> PROMPT
All of the entries need to be printed again exactly; pictures are the only thing to omit.

(Stored items)
◆ ◆ ◆

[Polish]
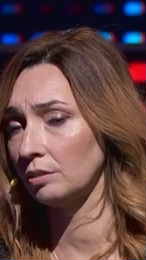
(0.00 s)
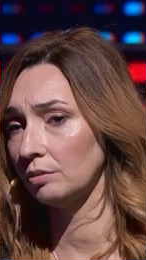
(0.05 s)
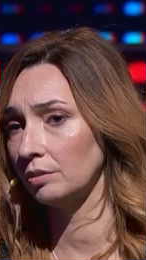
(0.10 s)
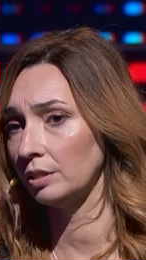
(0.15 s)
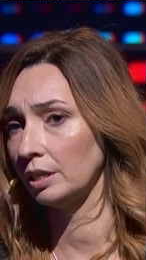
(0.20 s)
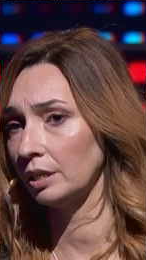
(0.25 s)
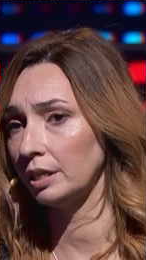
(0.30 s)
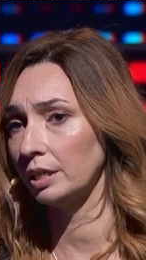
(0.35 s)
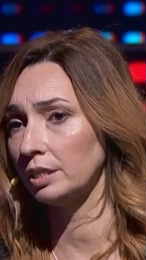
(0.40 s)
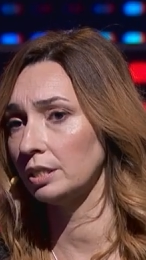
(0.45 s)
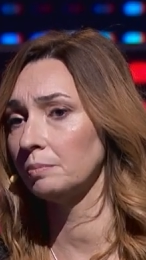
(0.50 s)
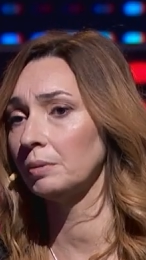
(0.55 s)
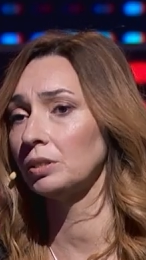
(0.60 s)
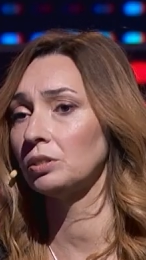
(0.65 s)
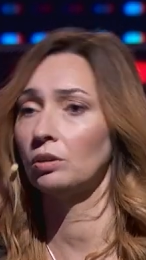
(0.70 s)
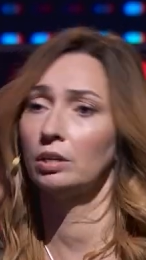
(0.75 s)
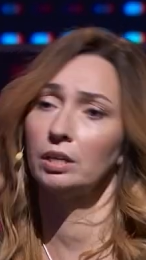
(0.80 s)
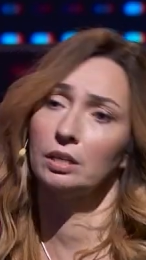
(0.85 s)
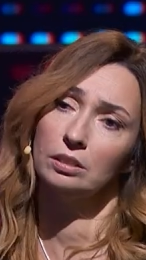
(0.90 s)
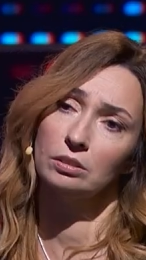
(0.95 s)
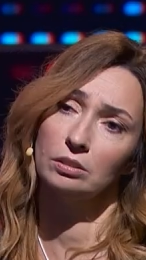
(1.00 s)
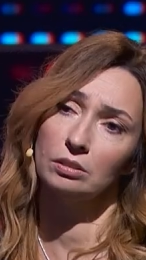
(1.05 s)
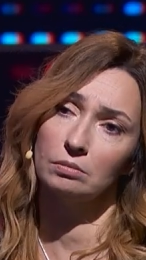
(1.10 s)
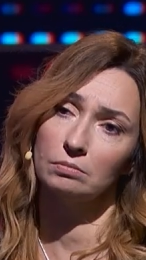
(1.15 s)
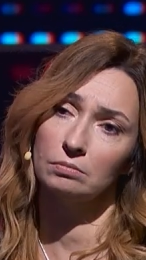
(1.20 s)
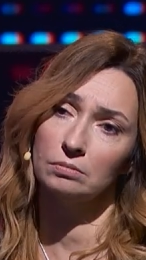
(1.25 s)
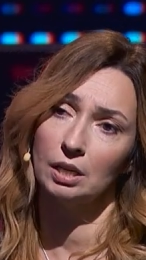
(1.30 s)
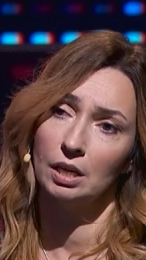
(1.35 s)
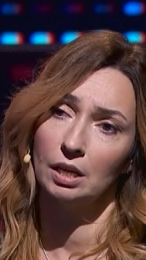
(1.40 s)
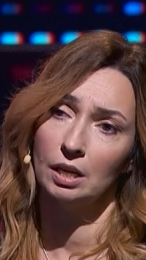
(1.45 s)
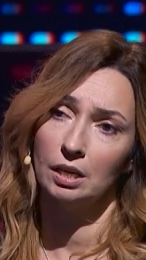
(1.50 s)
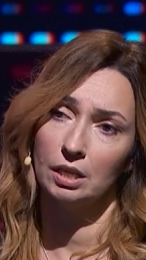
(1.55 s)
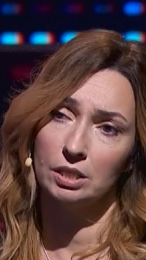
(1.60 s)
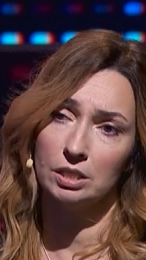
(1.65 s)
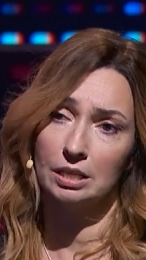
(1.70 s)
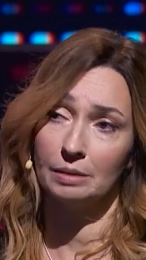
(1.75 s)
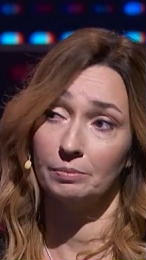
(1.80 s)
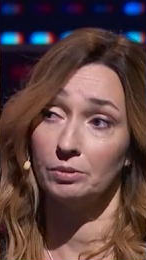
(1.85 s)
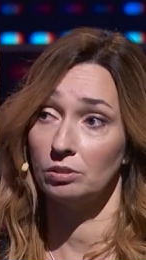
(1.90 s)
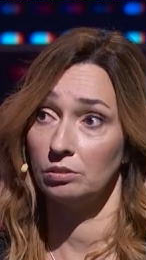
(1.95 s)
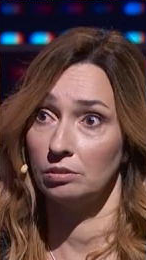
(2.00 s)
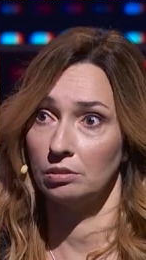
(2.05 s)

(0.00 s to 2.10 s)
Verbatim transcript: No nie? Każdy ma trochę inną i czasami coś,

◆ ◆ ◆

> SOLUTION TO THIS EXERCISE
[Polish]
(0.00 s)
(0.05 s)
(0.10 s)
(0.15 s)
(0.20 s)
(0.25 s)
(0.30 s)
(0.35 s)
(0.40 s)
(0.45 s)
(0.50 s)
(0.55 s)
(0.60 s)
(0.65 s)
(0.70 s)
(0.75 s)
(0.80 s)
(0.85 s)
(0.90 s)
(0.95 s)
(1.00 s)
(1.05 s)
(1.10 s)
(1.15 s)
(1.20 s)
(1.25 s)
(1.30 s)
(1.35 s)
(1.40 s)
(1.45 s)
(1.50 s)
(1.55 s)
(1.60 s)
(1.65 s)
(1.70 s)
(1.75 s)
(1.80 s)
(1.85 s)
(1.90 s)
(1.95 s)
(2.00 s)
(2.05 s)

(0.00 s to 2.10 s)
Verbatim transcript: No nie? Każdy ma trochę inną i czasami coś,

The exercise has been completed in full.